• _Given information_:
☆ ☆ ☆ ☆

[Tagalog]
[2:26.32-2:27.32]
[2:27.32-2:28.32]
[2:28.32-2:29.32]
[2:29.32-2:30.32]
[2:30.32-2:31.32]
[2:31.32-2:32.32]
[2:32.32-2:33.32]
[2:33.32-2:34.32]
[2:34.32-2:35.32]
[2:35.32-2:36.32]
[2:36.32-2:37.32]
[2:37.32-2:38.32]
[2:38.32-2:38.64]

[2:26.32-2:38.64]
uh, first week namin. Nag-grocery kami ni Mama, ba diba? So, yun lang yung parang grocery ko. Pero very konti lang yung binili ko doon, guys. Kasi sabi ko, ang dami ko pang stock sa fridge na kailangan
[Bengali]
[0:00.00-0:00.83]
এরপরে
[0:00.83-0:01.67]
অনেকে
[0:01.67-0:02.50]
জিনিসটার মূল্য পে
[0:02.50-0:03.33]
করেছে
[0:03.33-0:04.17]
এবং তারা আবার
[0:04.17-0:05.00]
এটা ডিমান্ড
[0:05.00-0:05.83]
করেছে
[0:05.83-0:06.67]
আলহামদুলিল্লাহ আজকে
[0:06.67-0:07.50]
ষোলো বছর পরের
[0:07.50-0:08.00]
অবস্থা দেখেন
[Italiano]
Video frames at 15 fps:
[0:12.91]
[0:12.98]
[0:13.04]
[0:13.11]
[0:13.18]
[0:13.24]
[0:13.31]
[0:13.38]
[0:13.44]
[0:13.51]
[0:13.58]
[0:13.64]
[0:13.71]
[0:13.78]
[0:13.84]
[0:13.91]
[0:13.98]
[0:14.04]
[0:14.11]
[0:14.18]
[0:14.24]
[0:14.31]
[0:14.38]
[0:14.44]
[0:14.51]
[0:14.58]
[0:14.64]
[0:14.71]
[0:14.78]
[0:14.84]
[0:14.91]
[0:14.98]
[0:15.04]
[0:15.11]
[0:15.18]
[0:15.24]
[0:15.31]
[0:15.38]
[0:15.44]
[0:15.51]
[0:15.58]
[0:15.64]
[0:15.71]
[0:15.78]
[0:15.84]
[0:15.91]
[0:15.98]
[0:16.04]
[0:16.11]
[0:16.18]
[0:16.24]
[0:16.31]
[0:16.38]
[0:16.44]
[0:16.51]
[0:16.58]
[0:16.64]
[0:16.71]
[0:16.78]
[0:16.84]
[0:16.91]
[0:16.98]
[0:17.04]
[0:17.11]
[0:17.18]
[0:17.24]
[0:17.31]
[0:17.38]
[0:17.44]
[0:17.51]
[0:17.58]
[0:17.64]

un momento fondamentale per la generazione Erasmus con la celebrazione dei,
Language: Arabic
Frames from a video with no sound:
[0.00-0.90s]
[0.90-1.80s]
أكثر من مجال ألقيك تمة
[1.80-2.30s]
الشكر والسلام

☆ ☆ ☆ ☆

The full listing needs to be output again, exactly as it reads.

[Tagalog]
[2:26.32-2:27.32]
[2:27.32-2:28.32]
[2:28.32-2:29.32]
[2:29.32-2:30.32]
[2:30.32-2:31.32]
[2:31.32-2:32.32]
[2:32.32-2:33.32]
[2:33.32-2:34.32]
[2:34.32-2:35.32]
[2:35.32-2:36.32]
[2:36.32-2:37.32]
[2:37.32-2:38.32]
[2:38.32-2:38.64]

[2:26.32-2:38.64]
uh, first week namin. Nag-grocery kami ni Mama, ba diba? So, yun lang yung parang grocery ko. Pero very konti lang yung binili ko doon, guys. Kasi sabi ko, ang dami ko pang stock sa fridge na kailangan
[Bengali]
[0:00.00-0:00.83]
এরপরে
[0:00.83-0:01.67]
অনেকে
[0:01.67-0:02.50]
জিনিসটার মূল্য পে
[0:02.50-0:03.33]
করেছে
[0:03.33-0:04.17]
এবং তারা আবার
[0:04.17-0:05.00]
এটা ডিমান্ড
[0:05.00-0:05.83]
করেছে
[0:05.83-0:06.67]
আলহামদুলিল্লাহ আজকে
[0:06.67-0:07.50]
ষোলো বছর পরের
[0:07.50-0:08.00]
অবস্থা দেখেন
[Italiano]
Video frames at 15 fps:
[0:12.91]
[0:12.98]
[0:13.04]
[0:13.11]
[0:13.18]
[0:13.24]
[0:13.31]
[0:13.38]
[0:13.44]
[0:13.51]
[0:13.58]
[0:13.64]
[0:13.71]
[0:13.78]
[0:13.84]
[0:13.91]
[0:13.98]
[0:14.04]
[0:14.11]
[0:14.18]
[0:14.24]
[0:14.31]
[0:14.38]
[0:14.44]
[0:14.51]
[0:14.58]
[0:14.64]
[0:14.71]
[0:14.78]
[0:14.84]
[0:14.91]
[0:14.98]
[0:15.04]
[0:15.11]
[0:15.18]
[0:15.24]
[0:15.31]
[0:15.38]
[0:15.44]
[0:15.51]
[0:15.58]
[0:15.64]
[0:15.71]
[0:15.78]
[0:15.84]
[0:15.91]
[0:15.98]
[0:16.04]
[0:16.11]
[0:16.18]
[0:16.24]
[0:16.31]
[0:16.38]
[0:16.44]
[0:16.51]
[0:16.58]
[0:16.64]
[0:16.71]
[0:16.78]
[0:16.84]
[0:16.91]
[0:16.98]
[0:17.04]
[0:17.11]
[0:17.18]
[0:17.24]
[0:17.31]
[0:17.38]
[0:17.44]
[0:17.51]
[0:17.58]
[0:17.64]

un momento fondamentale per la generazione Erasmus con la celebrazione dei,
Language: Arabic
Frames from a video with no sound:
[0.00-0.90s]
[0.90-1.80s]
أكثر من مجال ألقيك تمة
[1.80-2.30s]
الشكر والسلام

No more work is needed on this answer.